Unos 28 días separaban a la guitarra de su músico. La dejó una tarde perfectamente guardada y segura en la habitación que la vio nacer, crecer y crear.
Sucedió unos días antes de la cruel separación que el músico andaba en una de sus habituales giras musicales por los subtes, y se quedó encantado con la muchacha más linda de todos los viajes.
La muchacha, joven y fresca, de rizos dorados y ojos marrones quedó enamorada de la transparencia de la voz del músico, y cuando terminó el primer tema le regaló su mejor sonrisa.

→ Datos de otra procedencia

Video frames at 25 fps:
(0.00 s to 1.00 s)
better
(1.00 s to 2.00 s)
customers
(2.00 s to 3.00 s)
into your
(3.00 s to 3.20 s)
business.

En aquella ocasión, el músico tocó más temas de los acostumbrados, y al terminar se acercó a la muchacha, le dio una tarjeta con su número de teléfono y una leyenda que decía “soy músico y quiero cantarle a tu alma”.
Una semana más tarde el músico y la muchacha emprendieron un pequeño viaje de amor, sin tarjetas, sin música y sin guitarra.
Y una vez más la guitarra quedó invernando. Ella ya lo sabía: pasarían algunos días, si era muy fuerte quizás un par de semanas, hasta que las manos del músico volvieran a acariciarla.
La guitarra ya lo sabía y el músico también. Las únicas que siempre parecían no querer saber eran las muchachas.